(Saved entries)
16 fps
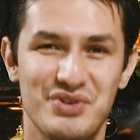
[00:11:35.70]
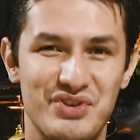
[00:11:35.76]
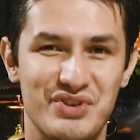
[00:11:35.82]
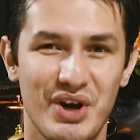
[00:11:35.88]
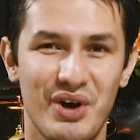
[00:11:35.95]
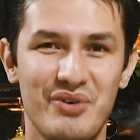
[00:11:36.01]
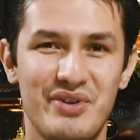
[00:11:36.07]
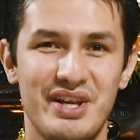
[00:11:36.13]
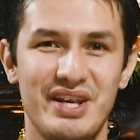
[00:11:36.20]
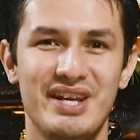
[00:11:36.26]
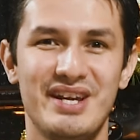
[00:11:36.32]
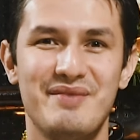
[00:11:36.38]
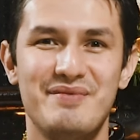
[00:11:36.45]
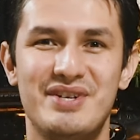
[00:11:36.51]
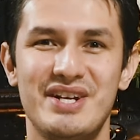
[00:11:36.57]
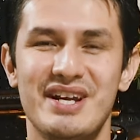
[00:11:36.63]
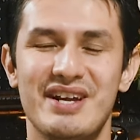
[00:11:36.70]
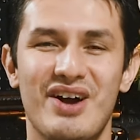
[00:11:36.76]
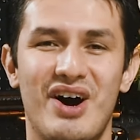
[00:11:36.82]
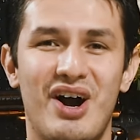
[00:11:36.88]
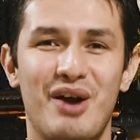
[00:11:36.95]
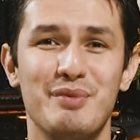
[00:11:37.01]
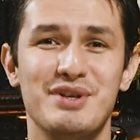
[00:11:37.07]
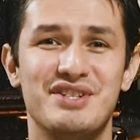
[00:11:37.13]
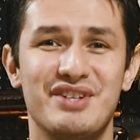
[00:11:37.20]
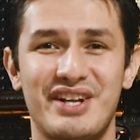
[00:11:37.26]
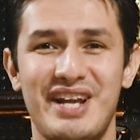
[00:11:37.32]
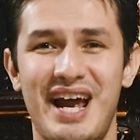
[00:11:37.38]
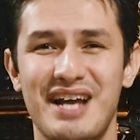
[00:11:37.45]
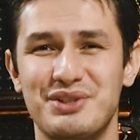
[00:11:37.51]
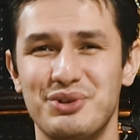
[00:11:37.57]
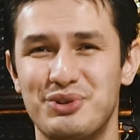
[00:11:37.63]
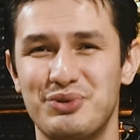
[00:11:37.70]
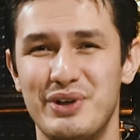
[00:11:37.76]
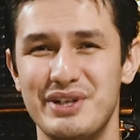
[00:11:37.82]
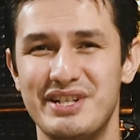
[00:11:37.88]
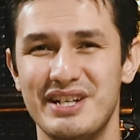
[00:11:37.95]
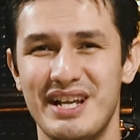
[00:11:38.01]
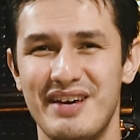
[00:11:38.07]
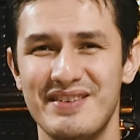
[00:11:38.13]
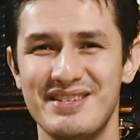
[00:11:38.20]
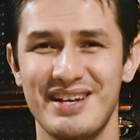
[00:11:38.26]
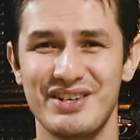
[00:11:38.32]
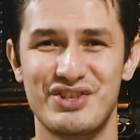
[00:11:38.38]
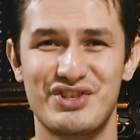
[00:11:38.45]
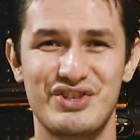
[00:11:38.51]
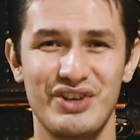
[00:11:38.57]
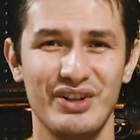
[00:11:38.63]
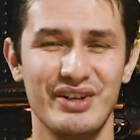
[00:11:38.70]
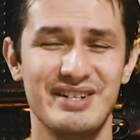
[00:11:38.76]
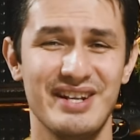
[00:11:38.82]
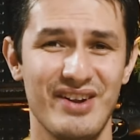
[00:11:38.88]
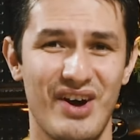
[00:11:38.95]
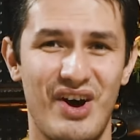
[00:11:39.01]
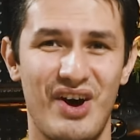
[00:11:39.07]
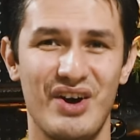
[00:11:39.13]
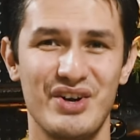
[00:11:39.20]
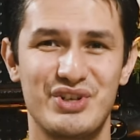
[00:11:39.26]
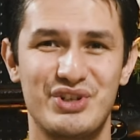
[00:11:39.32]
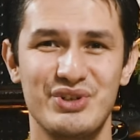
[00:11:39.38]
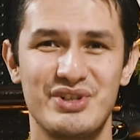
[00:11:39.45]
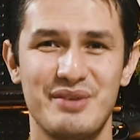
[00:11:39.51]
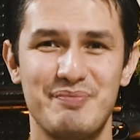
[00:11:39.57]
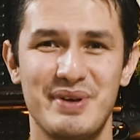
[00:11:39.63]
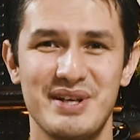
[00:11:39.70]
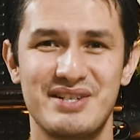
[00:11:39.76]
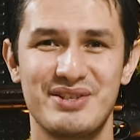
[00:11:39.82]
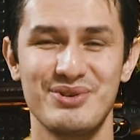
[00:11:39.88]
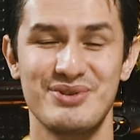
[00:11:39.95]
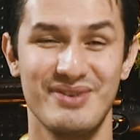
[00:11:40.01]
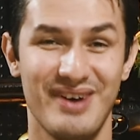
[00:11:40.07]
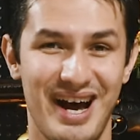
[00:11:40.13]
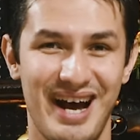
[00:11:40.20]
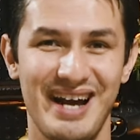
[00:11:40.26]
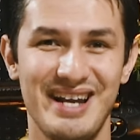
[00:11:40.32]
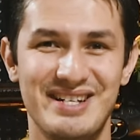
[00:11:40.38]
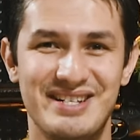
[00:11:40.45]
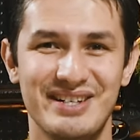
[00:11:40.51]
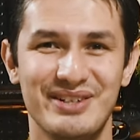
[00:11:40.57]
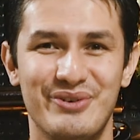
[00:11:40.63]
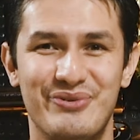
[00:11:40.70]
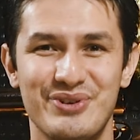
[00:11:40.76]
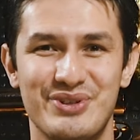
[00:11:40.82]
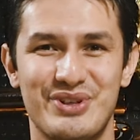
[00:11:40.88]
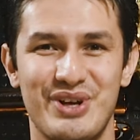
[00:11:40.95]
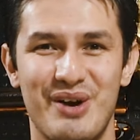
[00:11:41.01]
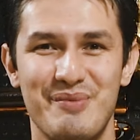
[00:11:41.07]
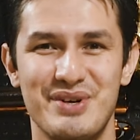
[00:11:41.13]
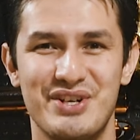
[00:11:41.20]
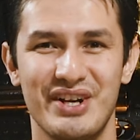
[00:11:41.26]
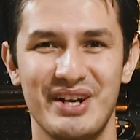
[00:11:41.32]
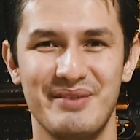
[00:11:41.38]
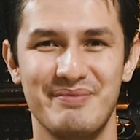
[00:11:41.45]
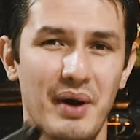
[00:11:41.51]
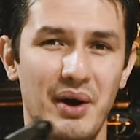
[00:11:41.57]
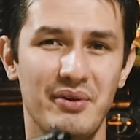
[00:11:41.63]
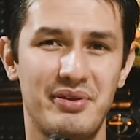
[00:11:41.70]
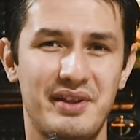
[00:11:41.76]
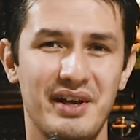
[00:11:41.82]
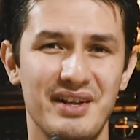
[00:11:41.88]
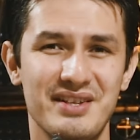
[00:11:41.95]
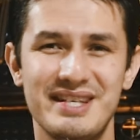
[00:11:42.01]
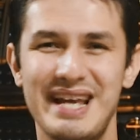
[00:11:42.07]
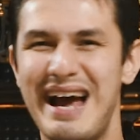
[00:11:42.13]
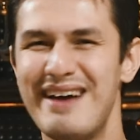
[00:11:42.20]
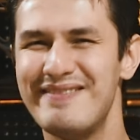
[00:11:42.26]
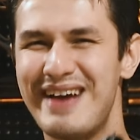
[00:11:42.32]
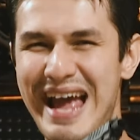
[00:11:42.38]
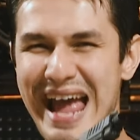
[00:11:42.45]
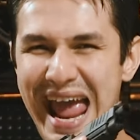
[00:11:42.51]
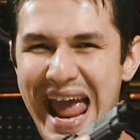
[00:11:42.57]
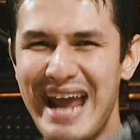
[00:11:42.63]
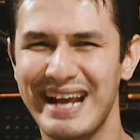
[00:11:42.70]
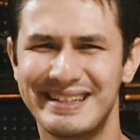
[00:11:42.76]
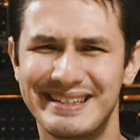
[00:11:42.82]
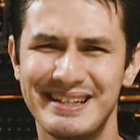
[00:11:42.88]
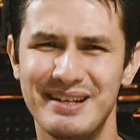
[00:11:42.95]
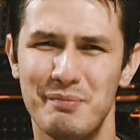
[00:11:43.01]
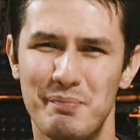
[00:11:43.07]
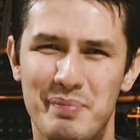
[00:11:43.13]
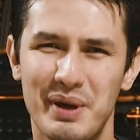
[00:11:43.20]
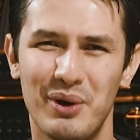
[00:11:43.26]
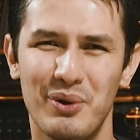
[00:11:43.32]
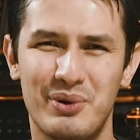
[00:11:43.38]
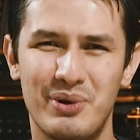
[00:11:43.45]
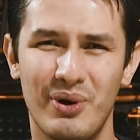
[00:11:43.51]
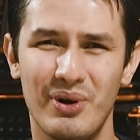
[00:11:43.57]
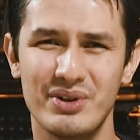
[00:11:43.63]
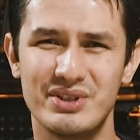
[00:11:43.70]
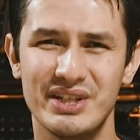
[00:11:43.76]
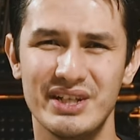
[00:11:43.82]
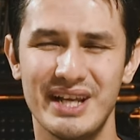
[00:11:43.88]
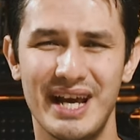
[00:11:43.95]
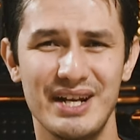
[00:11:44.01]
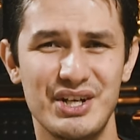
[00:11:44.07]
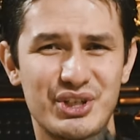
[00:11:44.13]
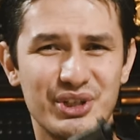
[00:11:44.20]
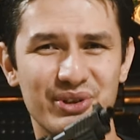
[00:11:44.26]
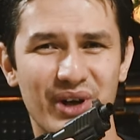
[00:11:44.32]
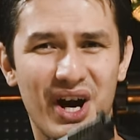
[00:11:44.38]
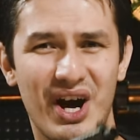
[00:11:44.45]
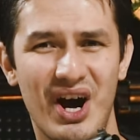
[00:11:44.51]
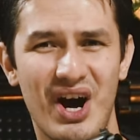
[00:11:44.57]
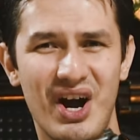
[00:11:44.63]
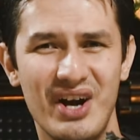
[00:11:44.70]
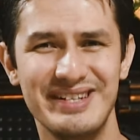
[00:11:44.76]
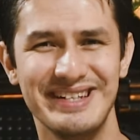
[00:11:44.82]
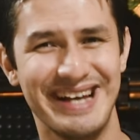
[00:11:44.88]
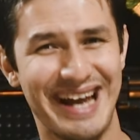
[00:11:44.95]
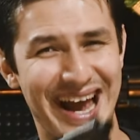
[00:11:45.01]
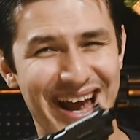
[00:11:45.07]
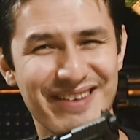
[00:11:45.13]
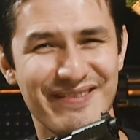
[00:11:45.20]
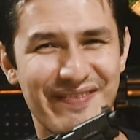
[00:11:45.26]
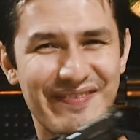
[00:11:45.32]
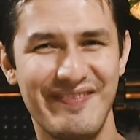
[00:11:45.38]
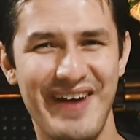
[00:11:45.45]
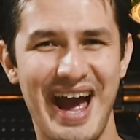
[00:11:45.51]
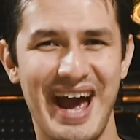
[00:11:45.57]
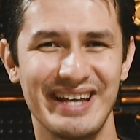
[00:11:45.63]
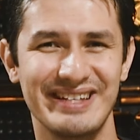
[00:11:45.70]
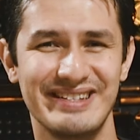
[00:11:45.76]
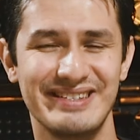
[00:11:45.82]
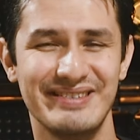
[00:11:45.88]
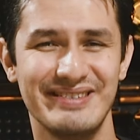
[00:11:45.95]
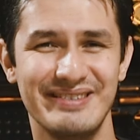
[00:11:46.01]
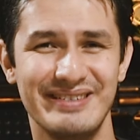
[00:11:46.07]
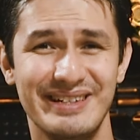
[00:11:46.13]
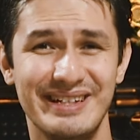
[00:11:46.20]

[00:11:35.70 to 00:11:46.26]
So the EMG and Army Staccato 2011s are solid and hard shooting pistols, ideal for skirmishing. Both guns have excellent build quality and shoot hard and fast.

→ **Task requirements**: The preceding entries should be duplicated word for word; no picture belongs in the copy.

→ **Exercise result**:
16 fps
[00:11:35.70]
[00:11:35.76]
[00:11:35.82]
[00:11:35.88]
[00:11:35.95]
[00:11:36.01]
[00:11:36.07]
[00:11:36.13]
[00:11:36.20]
[00:11:36.26]
[00:11:36.32]
[00:11:36.38]
[00:11:36.45]
[00:11:36.51]
[00:11:36.57]
[00:11:36.63]
[00:11:36.70]
[00:11:36.76]
[00:11:36.82]
[00:11:36.88]
[00:11:36.95]
[00:11:37.01]
[00:11:37.07]
[00:11:37.13]
[00:11:37.20]
[00:11:37.26]
[00:11:37.32]
[00:11:37.38]
[00:11:37.45]
[00:11:37.51]
[00:11:37.57]
[00:11:37.63]
[00:11:37.70]
[00:11:37.76]
[00:11:37.82]
[00:11:37.88]
[00:11:37.95]
[00:11:38.01]
[00:11:38.07]
[00:11:38.13]
[00:11:38.20]
[00:11:38.26]
[00:11:38.32]
[00:11:38.38]
[00:11:38.45]
[00:11:38.51]
[00:11:38.57]
[00:11:38.63]
[00:11:38.70]
[00:11:38.76]
[00:11:38.82]
[00:11:38.88]
[00:11:38.95]
[00:11:39.01]
[00:11:39.07]
[00:11:39.13]
[00:11:39.20]
[00:11:39.26]
[00:11:39.32]
[00:11:39.38]
[00:11:39.45]
[00:11:39.51]
[00:11:39.57]
[00:11:39.63]
[00:11:39.70]
[00:11:39.76]
[00:11:39.82]
[00:11:39.88]
[00:11:39.95]
[00:11:40.01]
[00:11:40.07]
[00:11:40.13]
[00:11:40.20]
[00:11:40.26]
[00:11:40.32]
[00:11:40.38]
[00:11:40.45]
[00:11:40.51]
[00:11:40.57]
[00:11:40.63]
[00:11:40.70]
[00:11:40.76]
[00:11:40.82]
[00:11:40.88]
[00:11:40.95]
[00:11:41.01]
[00:11:41.07]
[00:11:41.13]
[00:11:41.20]
[00:11:41.26]
[00:11:41.32]
[00:11:41.38]
[00:11:41.45]
[00:11:41.51]
[00:11:41.57]
[00:11:41.63]
[00:11:41.70]
[00:11:41.76]
[00:11:41.82]
[00:11:41.88]
[00:11:41.95]
[00:11:42.01]
[00:11:42.07]
[00:11:42.13]
[00:11:42.20]
[00:11:42.26]
[00:11:42.32]
[00:11:42.38]
[00:11:42.45]
[00:11:42.51]
[00:11:42.57]
[00:11:42.63]
[00:11:42.70]
[00:11:42.76]
[00:11:42.82]
[00:11:42.88]
[00:11:42.95]
[00:11:43.01]
[00:11:43.07]
[00:11:43.13]
[00:11:43.20]
[00:11:43.26]
[00:11:43.32]
[00:11:43.38]
[00:11:43.45]
[00:11:43.51]
[00:11:43.57]
[00:11:43.63]
[00:11:43.70]
[00:11:43.76]
[00:11:43.82]
[00:11:43.88]
[00:11:43.95]
[00:11:44.01]
[00:11:44.07]
[00:11:44.13]
[00:11:44.20]
[00:11:44.26]
[00:11:44.32]
[00:11:44.38]
[00:11:44.45]
[00:11:44.51]
[00:11:44.57]
[00:11:44.63]
[00:11:44.70]
[00:11:44.76]
[00:11:44.82]
[00:11:44.88]
[00:11:44.95]
[00:11:45.01]
[00:11:45.07]
[00:11:45.13]
[00:11:45.20]
[00:11:45.26]
[00:11:45.32]
[00:11:45.38]
[00:11:45.45]
[00:11:45.51]
[00:11:45.57]
[00:11:45.63]
[00:11:45.70]
[00:11:45.76]
[00:11:45.82]
[00:11:45.88]
[00:11:45.95]
[00:11:46.01]
[00:11:46.07]
[00:11:46.13]
[00:11:46.20]

[00:11:35.70 to 00:11:46.26]
So the EMG and Army Staccato 2011s are solid and hard shooting pistols, ideal for skirmishing. Both guns have excellent build quality and shoot hard and fast.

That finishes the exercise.